Bu darbelerin arka arkaya bindirmesi temelde sağlam bir ruh sağlığına sahip olmamız gerektiğini göstermektedir darbelere göğüs gerip çökmekten kurtulalım diye, acil durumlarda gerekeni yapabilelim, uzun süren sıkıntılı durumlarda kendimizi kaybetmeyelim, en yakınlarımızı kaybetmeye dayanabilelim diye.
Ne var ki, psikolojik dengeyi sağlamak bedensel sağlıktan değişik olarak, başka türlü bir kendini tanımayı gerektirir. Aynı zamanda son derece gerçekçi olmak gerekir. Karşımızdaki zorlukların dünyada tek olmadığını bilmemiz gerekir. Hepimiz zaman zaman böyle dönemlerden geçeriz; ne kadar tatsız olursa olsun, hepimiz atlatırız. Kazalar normal olaylardır, hatta yaşamın bir parçasıdır. Aşırı tepki göstermemeli, yaşamımızı dönüşü olmayan bir biçimde mahvettiğini ya da başımızdan böyle bir olay geçtiği için beceriksiz olduğumuzu düşünmemeliyiz.
İşler ters gittiği zaman, suçun bizde olduğunu düşünmemiz doğal bir tepkidir. Ancak çevremizde denetleyemeyeceğimiz güçlükler olabileceğini de akıldan çıkarmamak gerekir. Kötü ev koşulları, fazla kalabalık evler, yoksulluk, toplumsal değerlerin kaybedilmesi, toplumda şiddet bunların hepsi bizim pek etkileyemeyeceğimiz etkenlerdir, özellikle yoksulluk çok güçlü bir etkendir ve bedensel hastalıklar gibi ruhsal hastalıklar da yoksul kesimde çok daha sık görülmektedir.

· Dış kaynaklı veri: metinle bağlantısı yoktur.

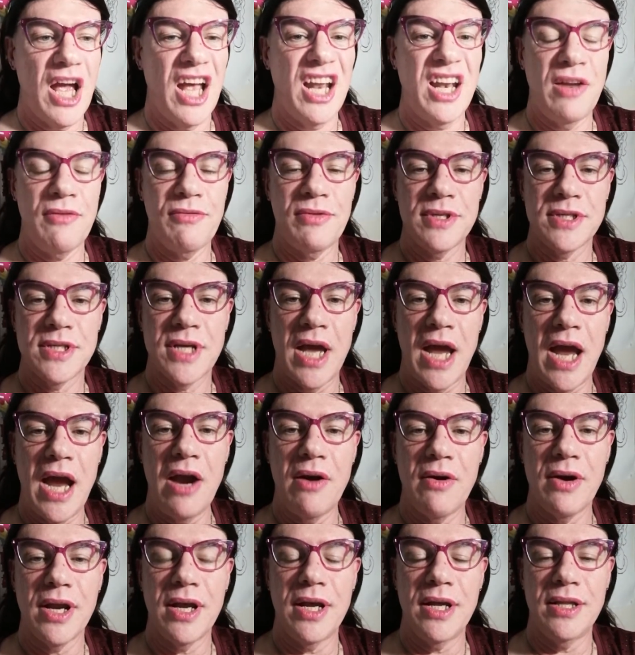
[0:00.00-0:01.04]
And everyone's
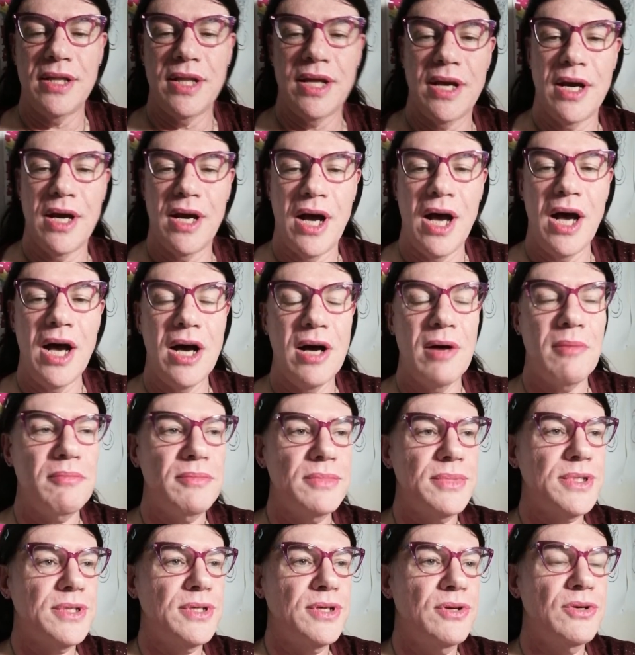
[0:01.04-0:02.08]
carrying in their
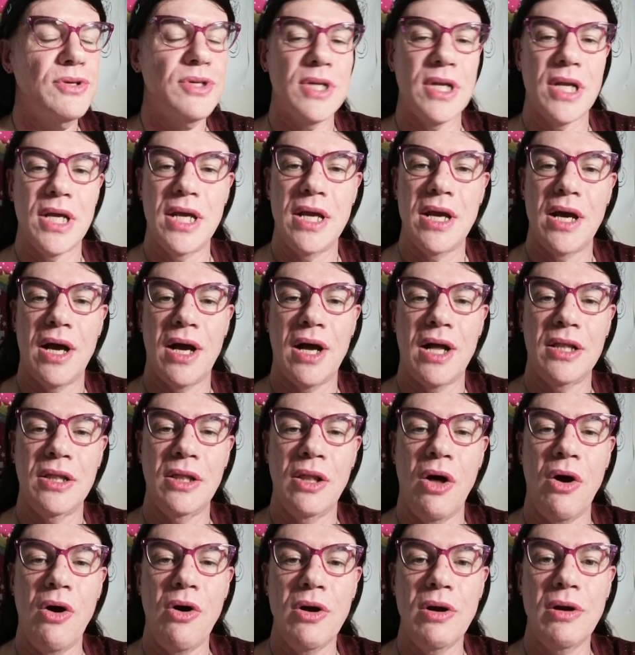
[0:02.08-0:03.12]
arms, usually, a
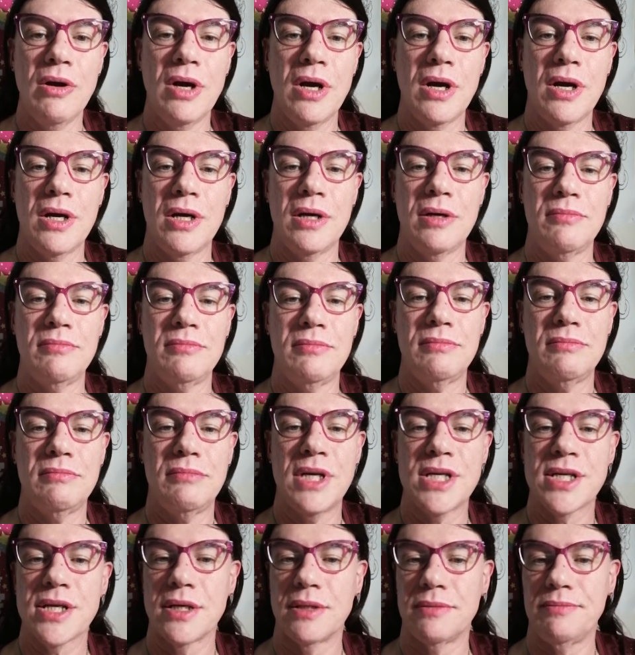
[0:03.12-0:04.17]
long
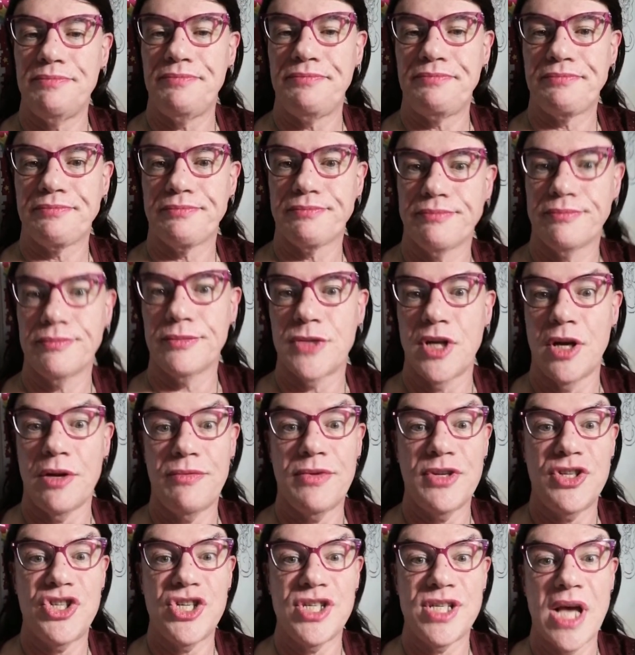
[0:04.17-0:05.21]
musket, kind
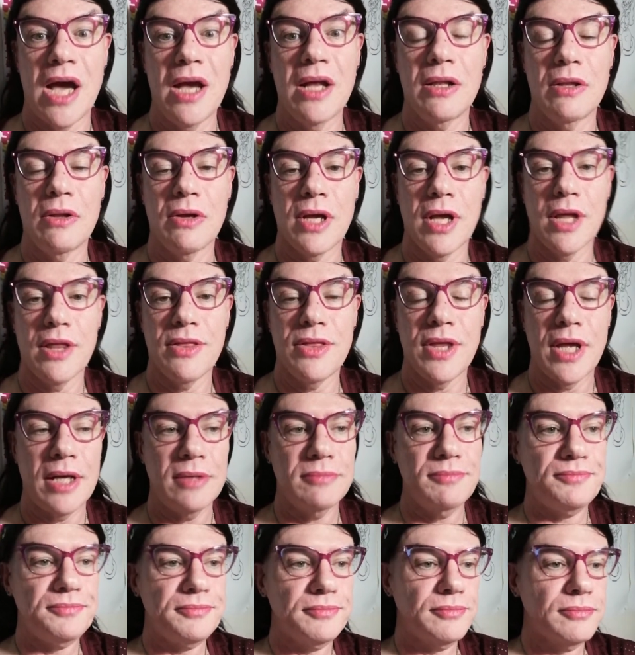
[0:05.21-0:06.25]
of a jazail looking thing.
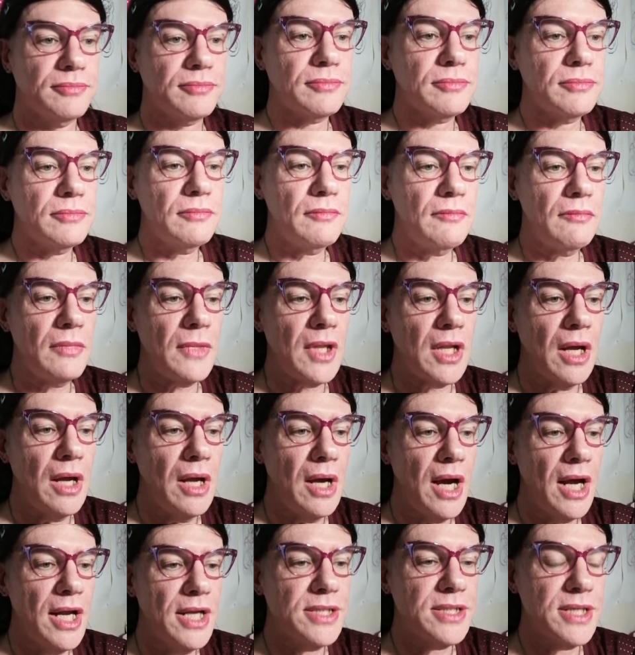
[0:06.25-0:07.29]

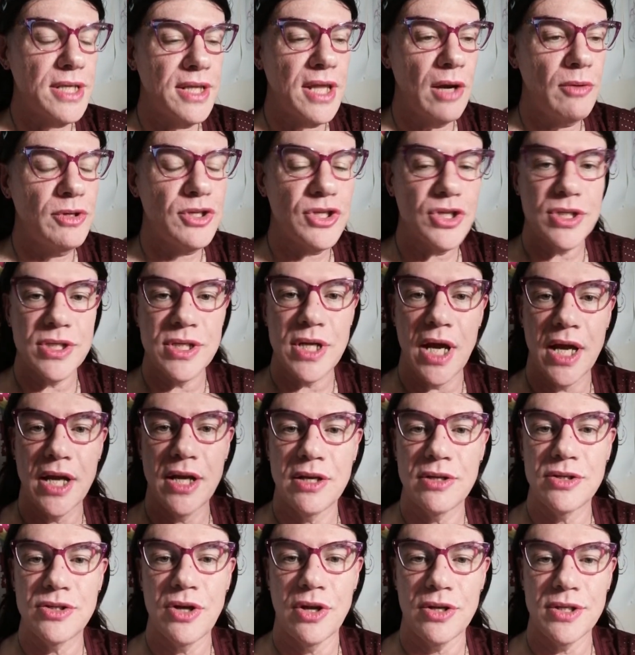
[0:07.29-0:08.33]
And he said they would just
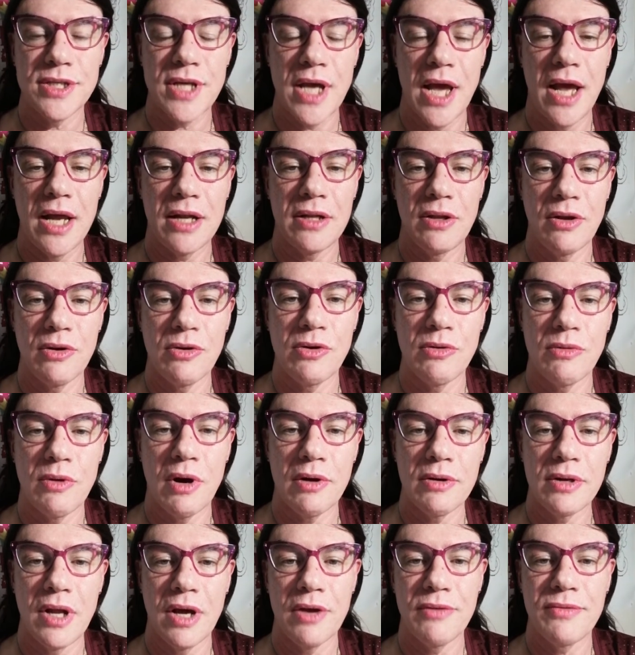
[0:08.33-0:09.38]
take shots at local
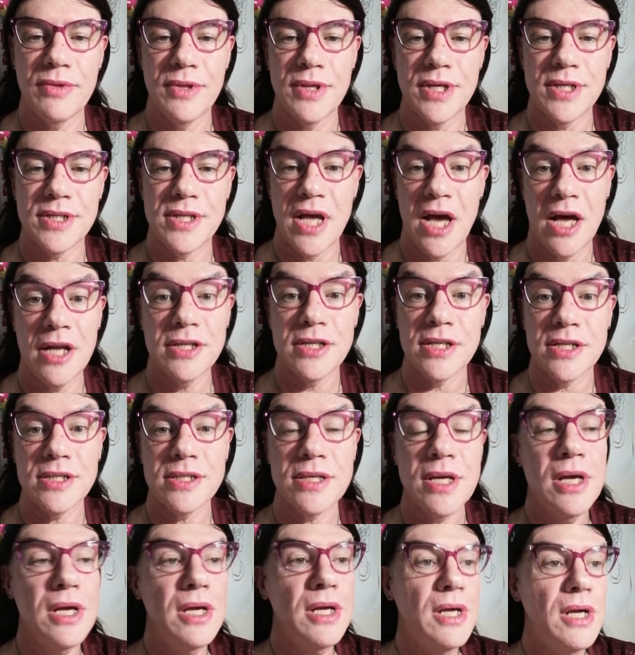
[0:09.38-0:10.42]
wildlife with this. They're
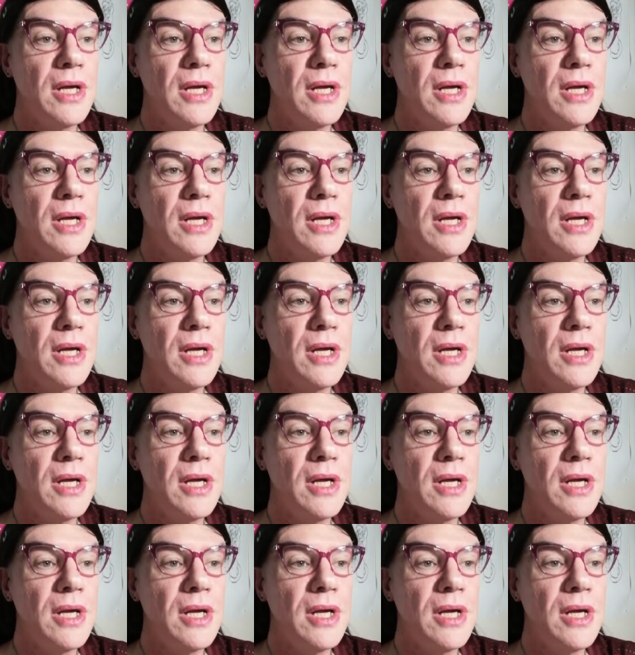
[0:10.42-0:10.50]
hunters.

Duygusal açıdan olgunlaşmamız da çok önemlidir. Duygularımızla yüz yüze gelmeyi başarmak, yalnızca kendimizinkiler değil başkalarının duygularını yıkıcı olmayan, yardımcı bir tutumla anlamaya çalışmak hepimizin varmak isteyeceği bir hedef olmalıdır. Kendimizi olduğumuz gibi kabul edebilirsek, hareketlerimizin sorumluluğunu taşıyabilir ve gerektiği zaman başkalarının gözündeki değerimizi düşürmeden bağışlanmayı isteyebiliriz. Bağımsızlık süreci uzundur, yaşam boyu sürebilir; önemli olan içimizdeki iyiliği bulup ortaya çıkarmaktır.
Çaba göstermemiz gereken bir başka nokta da kendimize çok yüksek standartlar seçmemektir. Bunun gereği yoktur ve gereksiz sıkıntıya neden olabilir. Herkes arada sırada ödün verebilir, ağlayabilir, sorunlarını bir dosta açabilir, ya da bağırıp çağırıp rahatlayabilir. Bütün sigortalarınızı attırıp hasta olacağınıza böyle yapın.
Felaketler için hazırlıklı olabilirsiniz, bunun cevabı da sizdedir kötü bir duruma karşı koyup atlatmayı istemelisiniz. Başedilebilen felaketlerle kendinizi çalıştırırsanız, büyüklerinin daha az gerilime neden olduğunu göreceksiniz. Unutmaym ki, ruh sağlığınız bir kez bozulursa, normale dönmesi çok zordur. Ne var ki, vücudunuz ve zihninizi hemen denetlemenin iki yolu vardır: Gevşeyin ve geniş, rahat nefesler alın.